To achieve the objectives I have presented to you, the support of individuals such as yourself is needed. An editorial in the Montreal Star, on March 2, 1966, commenting on the Gundy Report had this to say:
"Canadians complain endlessly about their abject position vis-a-vis the United States. But they refuse to face the fact that much of it is simply due to failure to spend money where it will do the most good. We are prepared, apparently, to institute medicare at vast expense. We do little to improve medical science and education upon which, obviously, medicare ultimately depends. The amount of money involved is trifling in comparison to the global budget total.

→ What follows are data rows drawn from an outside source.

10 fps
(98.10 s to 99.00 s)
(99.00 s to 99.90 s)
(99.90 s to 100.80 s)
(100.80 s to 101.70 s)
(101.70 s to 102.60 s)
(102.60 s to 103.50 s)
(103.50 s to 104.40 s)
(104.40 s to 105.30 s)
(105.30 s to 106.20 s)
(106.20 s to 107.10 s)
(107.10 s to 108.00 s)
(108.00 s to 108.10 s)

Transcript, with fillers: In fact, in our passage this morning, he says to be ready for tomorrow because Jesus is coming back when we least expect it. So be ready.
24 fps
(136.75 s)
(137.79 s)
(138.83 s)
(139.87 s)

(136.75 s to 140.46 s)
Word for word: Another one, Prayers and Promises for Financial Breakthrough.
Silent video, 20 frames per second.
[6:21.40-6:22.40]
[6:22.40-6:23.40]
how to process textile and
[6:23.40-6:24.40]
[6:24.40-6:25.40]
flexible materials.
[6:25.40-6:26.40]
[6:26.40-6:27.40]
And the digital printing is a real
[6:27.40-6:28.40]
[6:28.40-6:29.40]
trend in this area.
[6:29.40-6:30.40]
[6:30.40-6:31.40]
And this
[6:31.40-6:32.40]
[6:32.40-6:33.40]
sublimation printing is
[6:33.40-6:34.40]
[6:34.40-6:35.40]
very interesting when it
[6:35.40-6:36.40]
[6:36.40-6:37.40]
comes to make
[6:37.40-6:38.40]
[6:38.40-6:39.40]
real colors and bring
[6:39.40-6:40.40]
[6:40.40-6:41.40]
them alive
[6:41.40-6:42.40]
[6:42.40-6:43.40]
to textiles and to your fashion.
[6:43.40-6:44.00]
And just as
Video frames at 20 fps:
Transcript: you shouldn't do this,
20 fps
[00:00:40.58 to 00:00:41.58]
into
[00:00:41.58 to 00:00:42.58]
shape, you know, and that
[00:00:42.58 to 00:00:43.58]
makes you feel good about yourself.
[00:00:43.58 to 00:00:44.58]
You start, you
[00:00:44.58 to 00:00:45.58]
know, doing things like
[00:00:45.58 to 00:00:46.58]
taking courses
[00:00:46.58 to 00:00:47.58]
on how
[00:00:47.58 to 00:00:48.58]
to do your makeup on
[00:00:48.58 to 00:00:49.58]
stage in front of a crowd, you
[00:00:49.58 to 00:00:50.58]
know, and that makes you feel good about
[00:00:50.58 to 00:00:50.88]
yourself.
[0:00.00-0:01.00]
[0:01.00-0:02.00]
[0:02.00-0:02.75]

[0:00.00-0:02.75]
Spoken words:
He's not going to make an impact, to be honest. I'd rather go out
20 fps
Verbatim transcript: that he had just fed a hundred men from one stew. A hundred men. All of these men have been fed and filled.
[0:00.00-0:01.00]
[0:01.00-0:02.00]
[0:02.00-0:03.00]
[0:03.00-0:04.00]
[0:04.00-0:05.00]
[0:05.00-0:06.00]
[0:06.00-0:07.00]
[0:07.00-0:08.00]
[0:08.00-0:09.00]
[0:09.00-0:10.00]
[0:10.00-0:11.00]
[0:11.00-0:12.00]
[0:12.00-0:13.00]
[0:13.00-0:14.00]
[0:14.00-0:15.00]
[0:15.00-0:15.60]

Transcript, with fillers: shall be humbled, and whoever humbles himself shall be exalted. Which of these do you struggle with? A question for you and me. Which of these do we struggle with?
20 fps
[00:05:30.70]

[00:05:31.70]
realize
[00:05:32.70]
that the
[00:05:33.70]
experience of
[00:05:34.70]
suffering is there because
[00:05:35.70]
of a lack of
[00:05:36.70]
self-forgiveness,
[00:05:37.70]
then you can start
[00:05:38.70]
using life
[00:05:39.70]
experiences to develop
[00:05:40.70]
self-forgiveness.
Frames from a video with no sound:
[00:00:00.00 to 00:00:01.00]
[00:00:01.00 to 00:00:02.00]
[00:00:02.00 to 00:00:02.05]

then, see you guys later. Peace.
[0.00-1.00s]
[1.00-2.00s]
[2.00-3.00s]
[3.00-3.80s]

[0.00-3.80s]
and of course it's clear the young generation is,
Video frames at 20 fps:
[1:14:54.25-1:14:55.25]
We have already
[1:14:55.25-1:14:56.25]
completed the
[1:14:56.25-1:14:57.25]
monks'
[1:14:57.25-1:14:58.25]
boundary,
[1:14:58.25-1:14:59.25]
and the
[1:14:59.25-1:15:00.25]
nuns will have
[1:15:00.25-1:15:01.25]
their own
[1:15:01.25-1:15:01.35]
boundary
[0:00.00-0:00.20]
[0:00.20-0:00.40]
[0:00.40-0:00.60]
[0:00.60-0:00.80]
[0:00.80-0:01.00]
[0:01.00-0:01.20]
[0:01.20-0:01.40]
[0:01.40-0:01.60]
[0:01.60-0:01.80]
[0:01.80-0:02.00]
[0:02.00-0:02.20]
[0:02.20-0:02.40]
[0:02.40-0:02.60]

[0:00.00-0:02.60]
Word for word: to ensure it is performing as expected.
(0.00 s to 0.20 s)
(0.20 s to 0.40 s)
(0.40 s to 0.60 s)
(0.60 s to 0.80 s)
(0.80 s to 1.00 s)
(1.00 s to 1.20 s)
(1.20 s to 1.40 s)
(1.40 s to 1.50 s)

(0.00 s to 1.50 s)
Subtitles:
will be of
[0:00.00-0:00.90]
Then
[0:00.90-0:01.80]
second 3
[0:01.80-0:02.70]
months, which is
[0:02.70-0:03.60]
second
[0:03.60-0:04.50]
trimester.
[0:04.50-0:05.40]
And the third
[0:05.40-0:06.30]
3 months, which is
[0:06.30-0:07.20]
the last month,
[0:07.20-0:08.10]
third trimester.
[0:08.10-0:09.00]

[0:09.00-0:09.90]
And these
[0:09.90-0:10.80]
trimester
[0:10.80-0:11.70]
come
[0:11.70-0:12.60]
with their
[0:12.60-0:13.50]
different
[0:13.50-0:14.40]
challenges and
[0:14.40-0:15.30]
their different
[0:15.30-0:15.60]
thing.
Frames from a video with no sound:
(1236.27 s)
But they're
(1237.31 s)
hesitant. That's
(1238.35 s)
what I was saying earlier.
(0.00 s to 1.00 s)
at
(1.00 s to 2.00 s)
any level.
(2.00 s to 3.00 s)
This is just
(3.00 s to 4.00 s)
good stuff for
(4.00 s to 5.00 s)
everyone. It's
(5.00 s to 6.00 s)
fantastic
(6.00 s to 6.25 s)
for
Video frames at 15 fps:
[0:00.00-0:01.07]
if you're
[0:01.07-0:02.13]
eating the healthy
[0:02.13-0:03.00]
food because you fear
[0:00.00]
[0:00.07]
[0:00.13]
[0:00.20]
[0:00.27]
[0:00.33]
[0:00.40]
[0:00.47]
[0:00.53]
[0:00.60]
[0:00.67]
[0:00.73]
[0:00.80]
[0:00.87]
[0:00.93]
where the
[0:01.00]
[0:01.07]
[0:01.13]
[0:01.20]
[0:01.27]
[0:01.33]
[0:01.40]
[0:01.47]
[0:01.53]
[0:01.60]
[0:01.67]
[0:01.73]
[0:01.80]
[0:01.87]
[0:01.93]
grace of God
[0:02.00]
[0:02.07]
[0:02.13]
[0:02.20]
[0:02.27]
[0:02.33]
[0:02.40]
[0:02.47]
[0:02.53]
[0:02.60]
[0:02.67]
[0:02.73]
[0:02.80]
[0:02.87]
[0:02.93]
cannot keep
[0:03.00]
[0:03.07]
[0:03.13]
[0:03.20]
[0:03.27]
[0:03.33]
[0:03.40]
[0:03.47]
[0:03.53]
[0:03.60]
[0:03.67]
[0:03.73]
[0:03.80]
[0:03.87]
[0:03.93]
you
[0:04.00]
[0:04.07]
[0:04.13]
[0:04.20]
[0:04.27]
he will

"The Gundy Report suggests the need is $150 million spread over some years. It would bring medical education up to some decent North American standard. This sum would be less than will be spent on building the causeway between Prince Edward Island and the mainland, a convenience doubtless for the people of P.E.I., but a convenience only. So we build the causeway, let medical science go to pot, and bitterly complain of the 'Brain Drain' to the United States. What a people we are!"
As pointed out in my introduction, the opportunity is there for us to seize it. The choice is a simple one-excellence or mediocrity in health care for Canadians in the. future.
Thanks of this meeting were expressed by Dr. Harold V. Cranfield.